▶ **Task objective**
Copy out the records precisely, omitting pictures.

=== Begin Enclosure ===

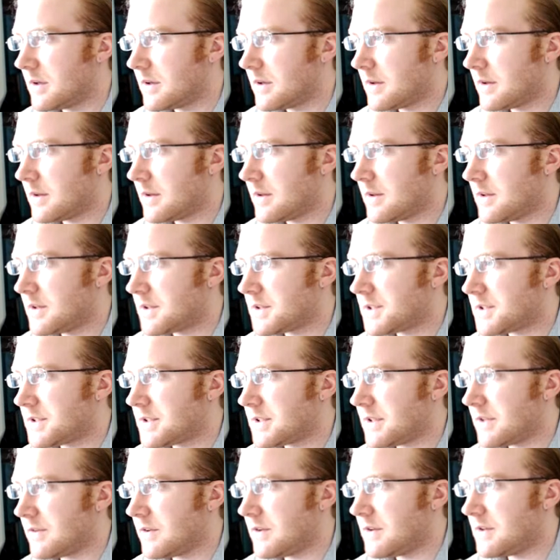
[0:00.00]
This,
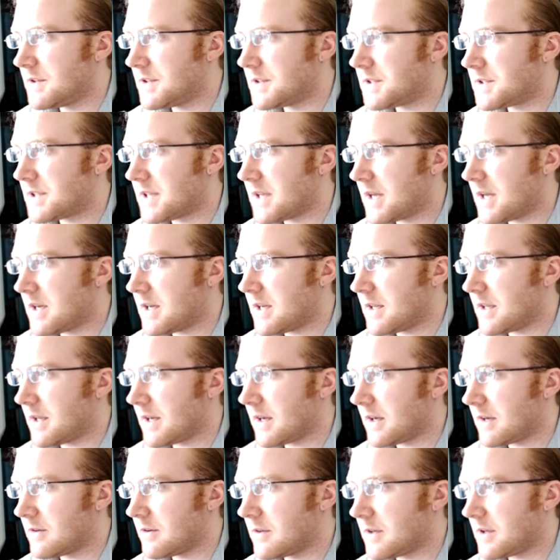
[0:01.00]
if you descend, then I
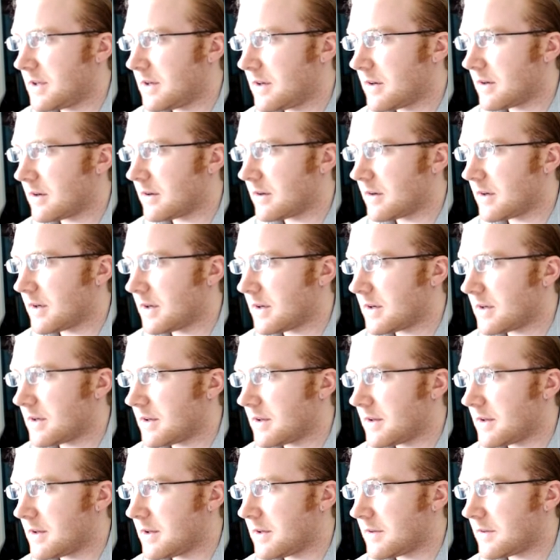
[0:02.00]
go here, right? And
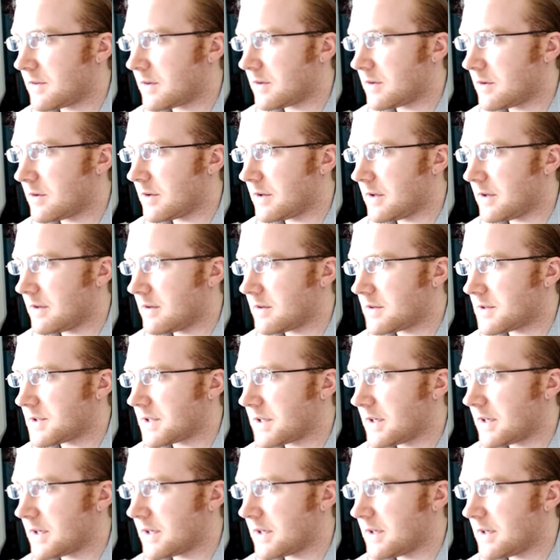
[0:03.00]
then you have to go on either
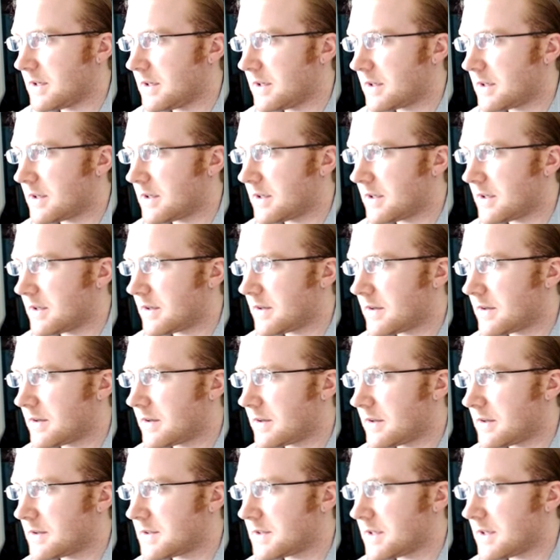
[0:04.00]
side, cut,
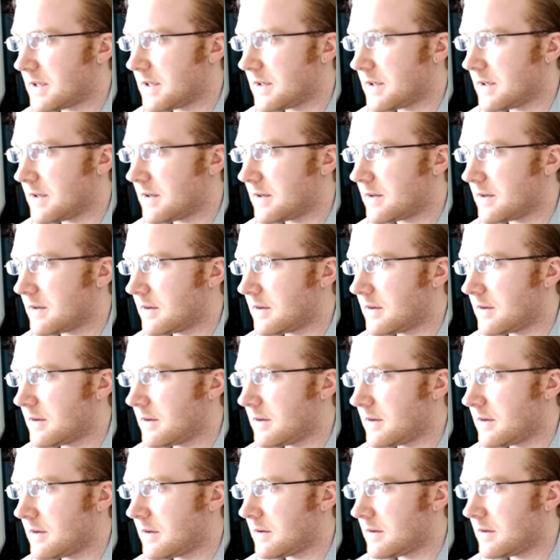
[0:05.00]
extend.
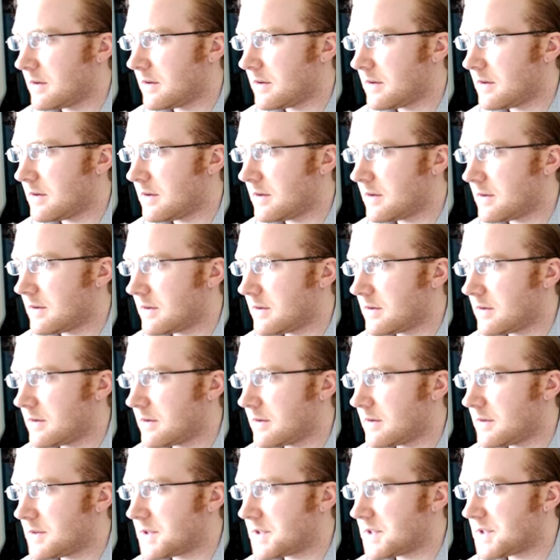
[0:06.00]

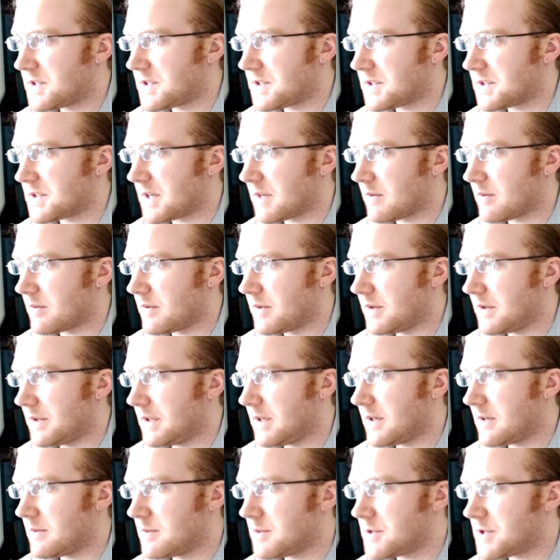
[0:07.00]
So this looks like a really
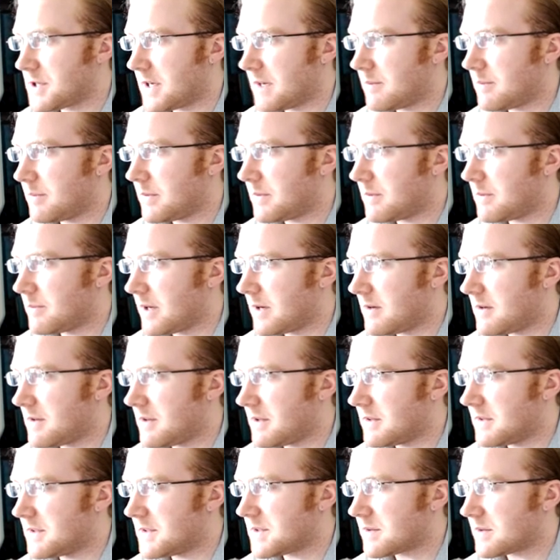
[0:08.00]
dumb shape, but better than
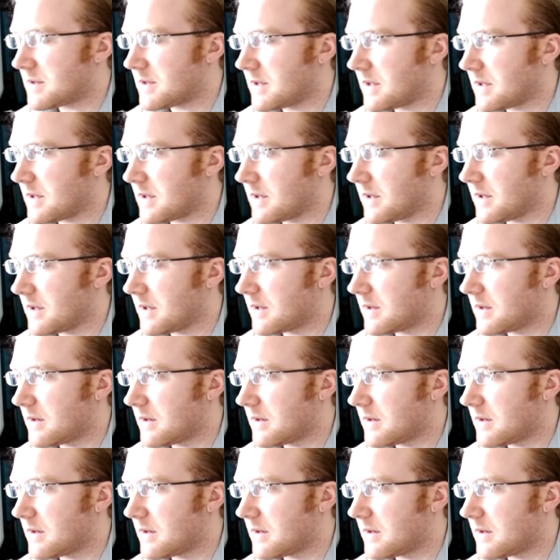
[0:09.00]
this one, I think.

=== End Enclosure ===

▶ **Answer**
[0:00.00]
This,
[0:01.00]
if you descend, then I
[0:02.00]
go here, right? And
[0:03.00]
then you have to go on either
[0:04.00]
side, cut,
[0:05.00]
extend.
[0:06.00]

[0:07.00]
So this looks like a really
[0:08.00]
dumb shape, but better than
[0:09.00]
this one, I think.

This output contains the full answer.